In contrast to the TH
17 cytokines, cytokines associated with inflammation, MCP-1, IL-6, and IL-10, were reduced in 1MT-treated mice. MCP-1, a cytokine that plays a key role in recruiting monocytes into sites of inflammation, has been shown to be elevated in RA patients (52
). Likewise, IL-6, a cytokine thought to induce inflammatory joint destruction through the recruitment and induction of inflammatory TH
17 cells, is also elevated in RA patients (53
). MCP-1 and IL-6 were also both elevated in control-treated and reduced in 1MT-treated K/BxN mice. Therefore, the alleviation of inflammation in 1MT-treated K/BxN mice was reflected in a reduction of contributory cytokines. At this point, it is not known whether 1MT treatment caused a reduction in IL-6 and MCP-1 levels directly, or if the reduced levels were simply a consequence of the overall reduced inflammatory response. IL-10 levels have also been shown to increase in response to inflammation, however, unlike MCP-1 and IL-6, IL-10 serves to dampen the response (55
). Although the significance of the reduced IL-10 levels is not clear, it may also be the result of the overall reduction in the inflammatory response in the 1MT-treated mice.

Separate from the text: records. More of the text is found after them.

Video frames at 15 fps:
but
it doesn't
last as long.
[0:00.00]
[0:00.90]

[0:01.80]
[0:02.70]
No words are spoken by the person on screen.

The most dramatic effect of 1MT treatment was the reduction observed in the autoreactive B cell response. Autoantibody secreting B cell numbers were significantly decreased and titers of anti-GPI Ab in the serum were greatly reduced in 1MT-treated K/BxN mice. A role for IDO in driving B cell responses has not been previously appreciated. B cells, like most APCs, express IDO and levels increase upon activation (unpublished observations). Our experiments do not distinguish between 1MT having a direct effect on autoreactive B cells or inhibiting their activation by an indirect mechanism. However, our in vitro experiments demonstrate that 1MT does not directly inhibit the activation of non-autoreactive B cells. IDO expression in another cell type could affect the environment required for efficient B cell activation and Ab secretion. Macrophages and dendritic cells, in particular plasmacytoid dendritic cells, have been implicated in the IDO-mediated suppression of T cells (13
). However, we were unable to detect any difference in the percentage or activation status of these cells in carrier- vs. 1MT-treated K/BxN mice (unpublished observations). Future experiments will be directed at identifying the cell type(s) responsible for the 1MT-mediated suppression of arthritis in the K/BxN model.

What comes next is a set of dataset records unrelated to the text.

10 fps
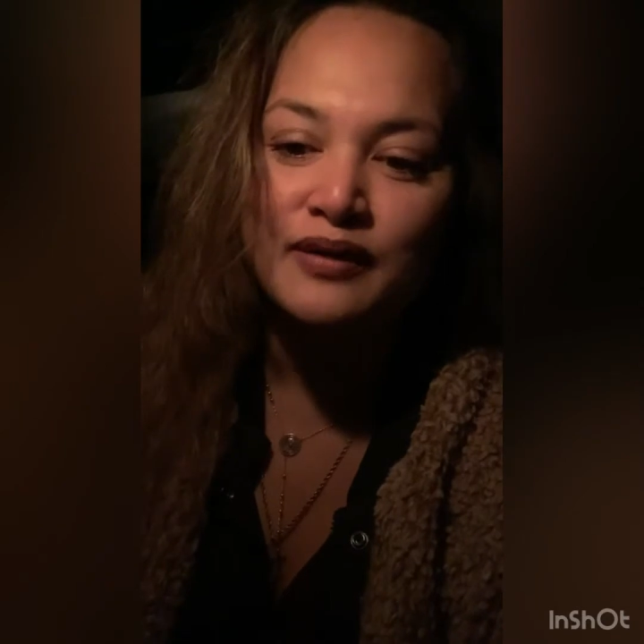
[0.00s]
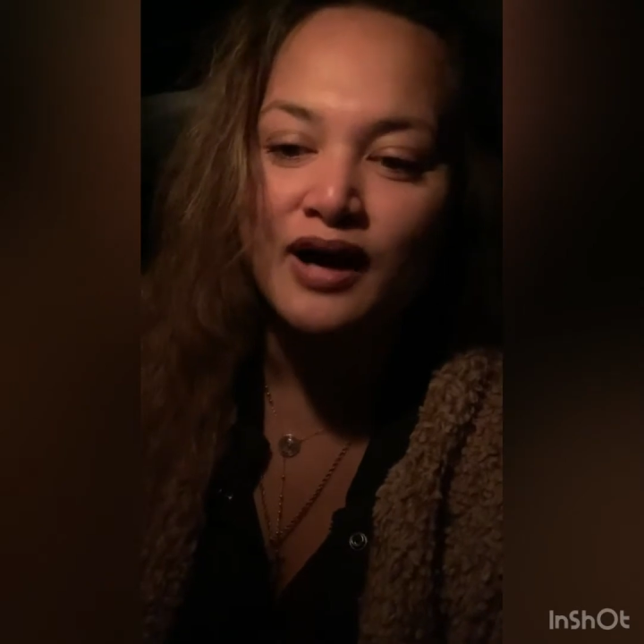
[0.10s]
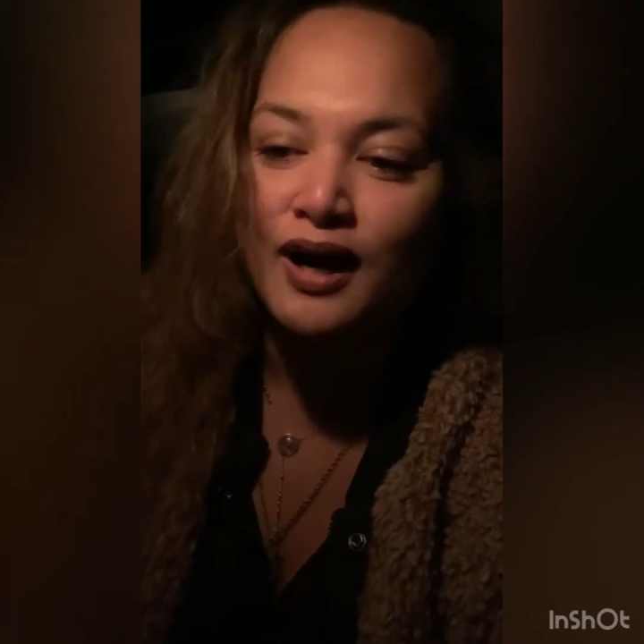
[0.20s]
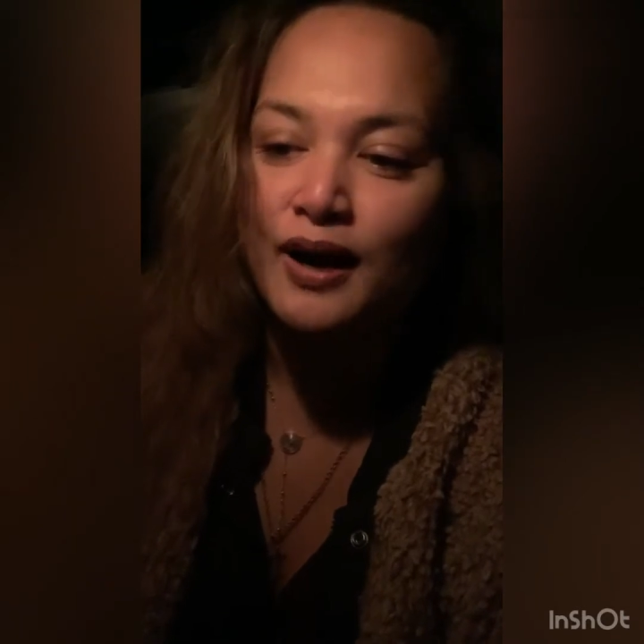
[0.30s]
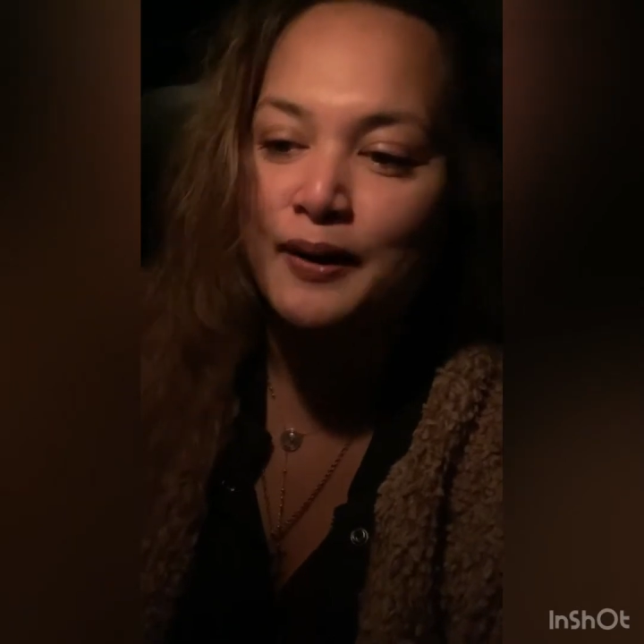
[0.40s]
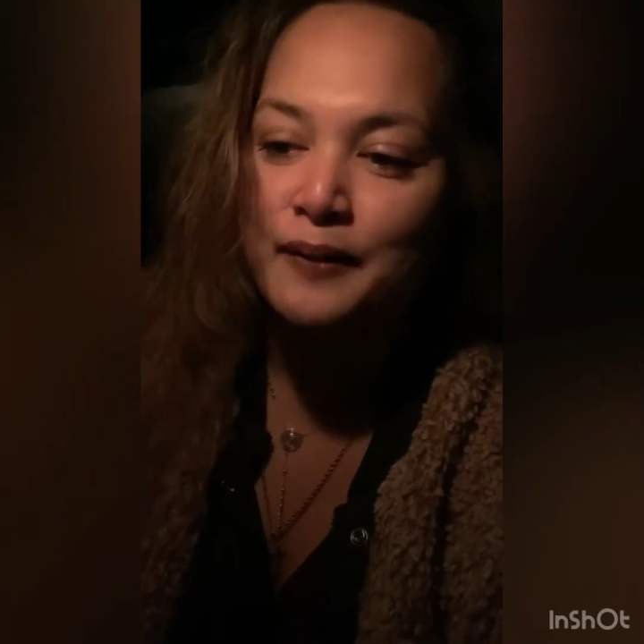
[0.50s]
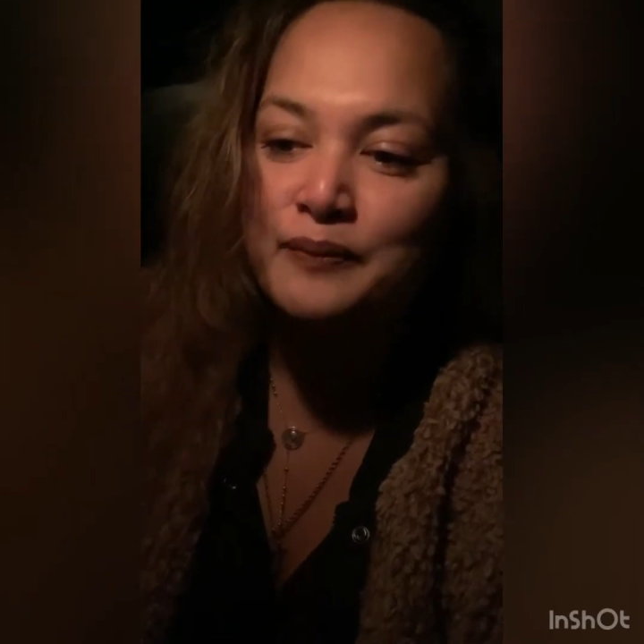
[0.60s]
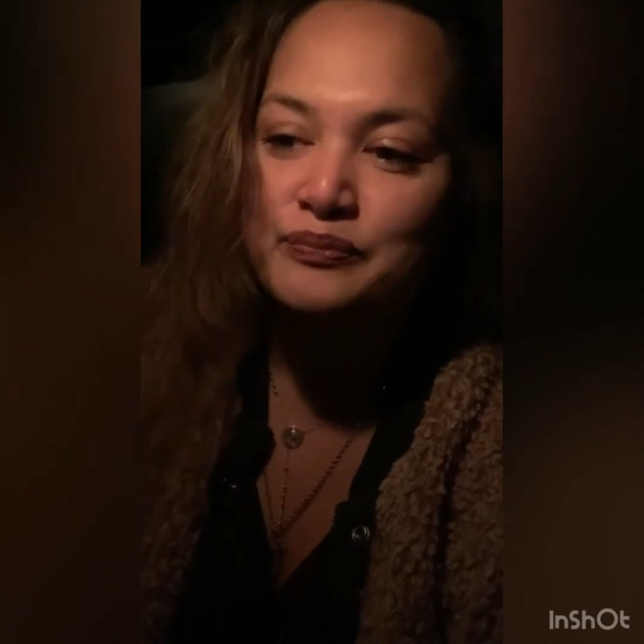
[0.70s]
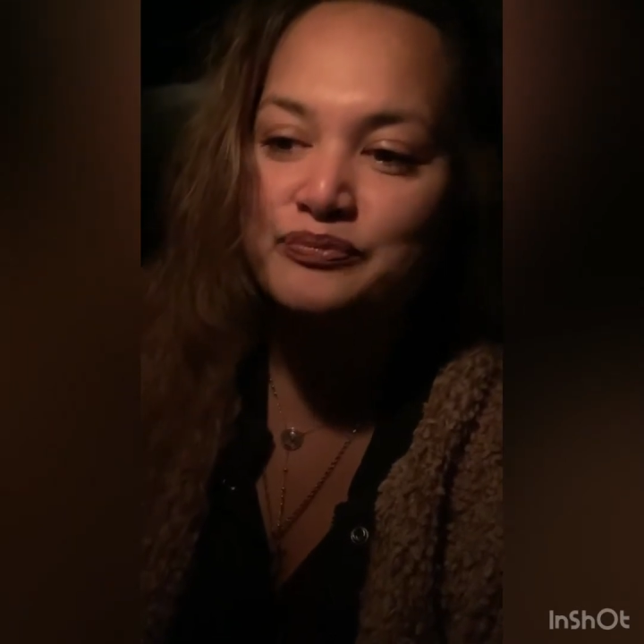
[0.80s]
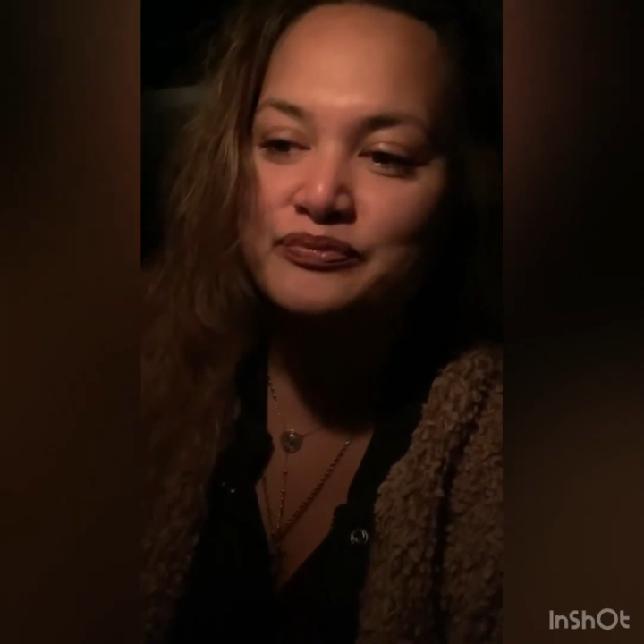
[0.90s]

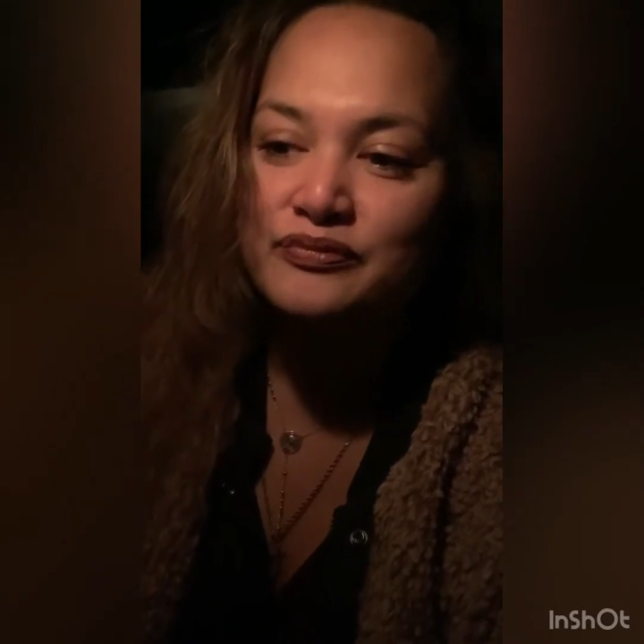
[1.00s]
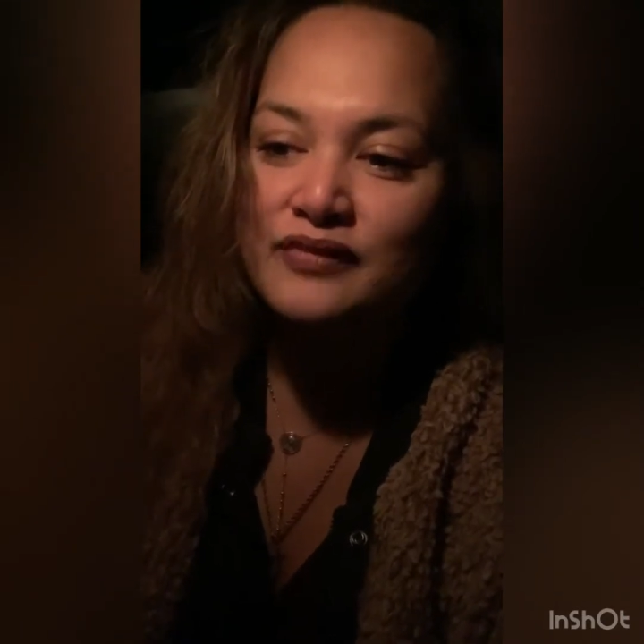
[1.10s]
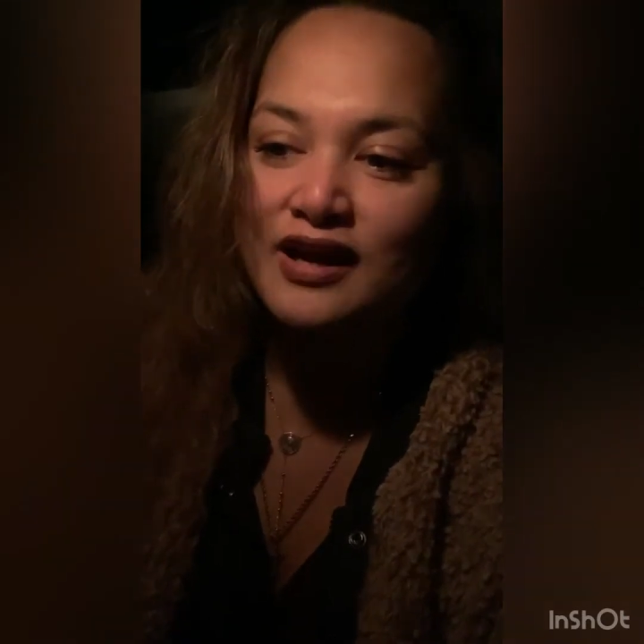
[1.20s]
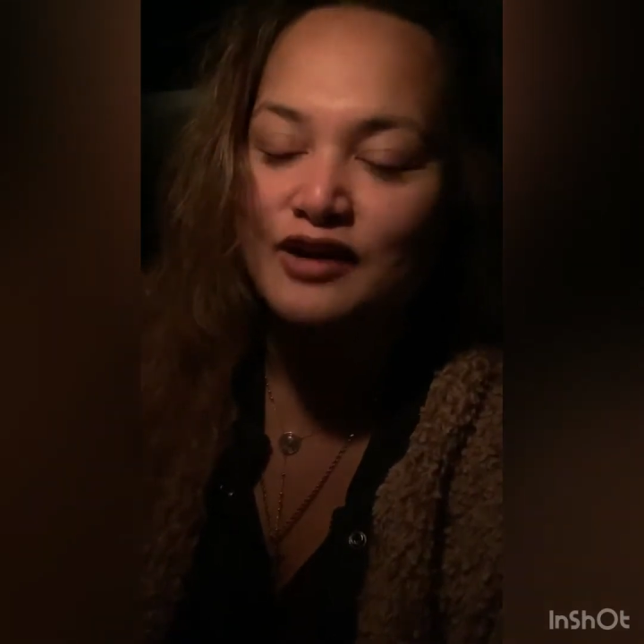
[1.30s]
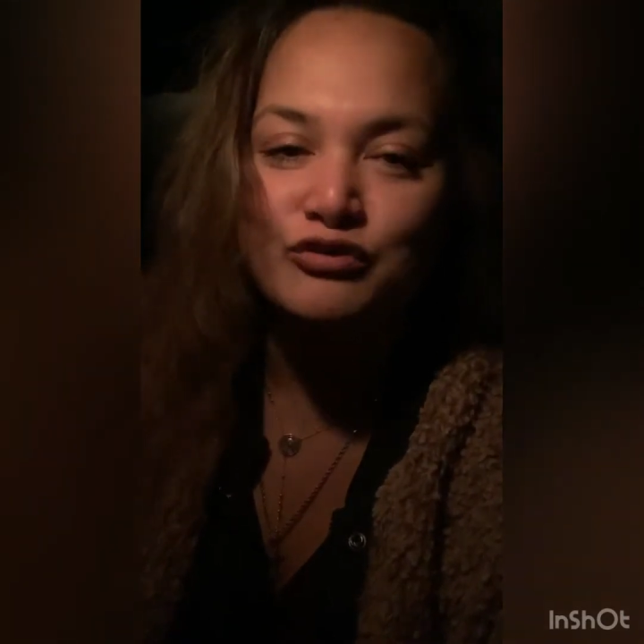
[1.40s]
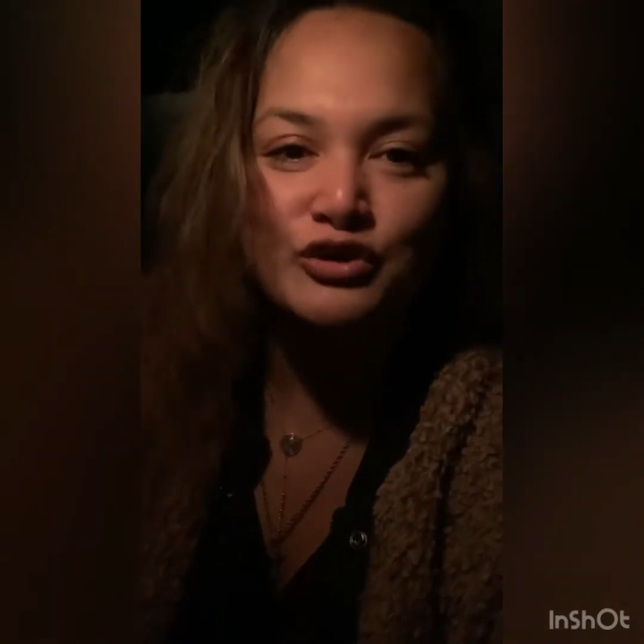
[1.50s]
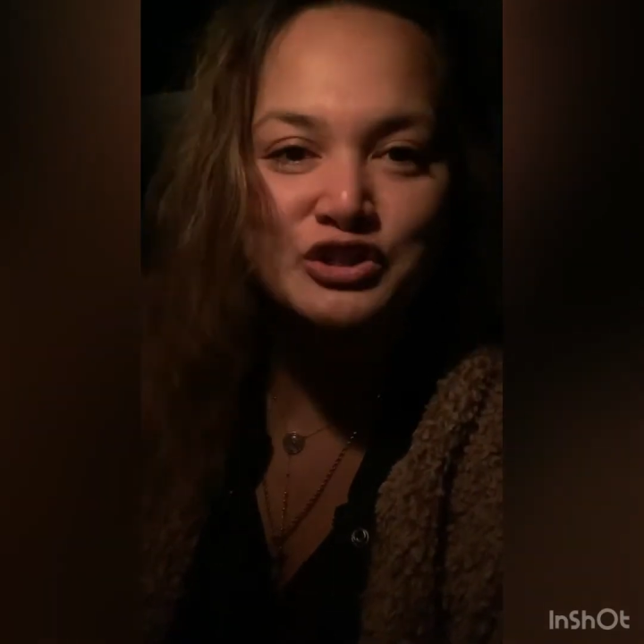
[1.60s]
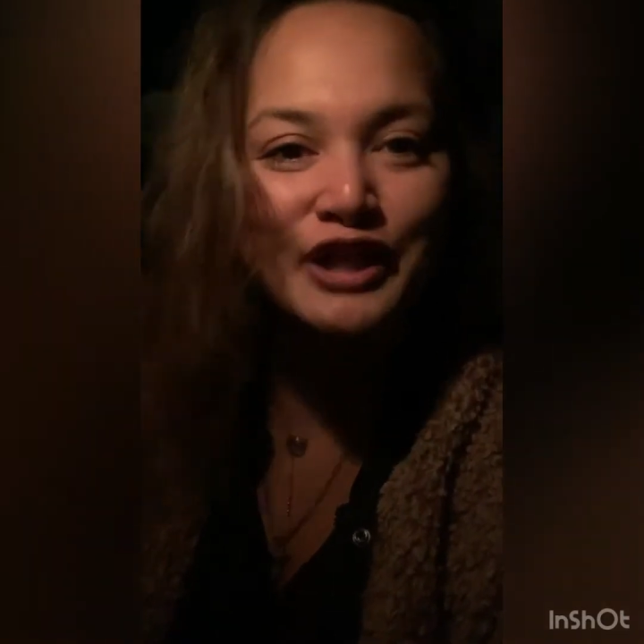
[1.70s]
Um, unfortunately,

Recent evidence has shown that topical application of the pro-inflammatory agent PMA drives IDO activity in the regional lymph nodes and that this was a key component of the inflammatory microenvironment required for supporting tumor outgrowth following carcinogen exposure (20
). The elevation of IDO in response to PMA in these studies was interpreted as paradoxical because IDO was considered to be immunosuppressive and yet no indication that IDO was having a negative impact on the development or severity of PMA-driven inflammation was observed. In light of the current study, it is clear that categorizing IDO strictly as an immunosuppressive enzyme is an oversimplification and that its involvement in disease processes such as cancer and autoimmune disorders will be much more complex. In particular, its role in driving the activation of autoreactive B cells may have broad clinical implications for the future utility of IDO inhibitors as potential therapeutic agents.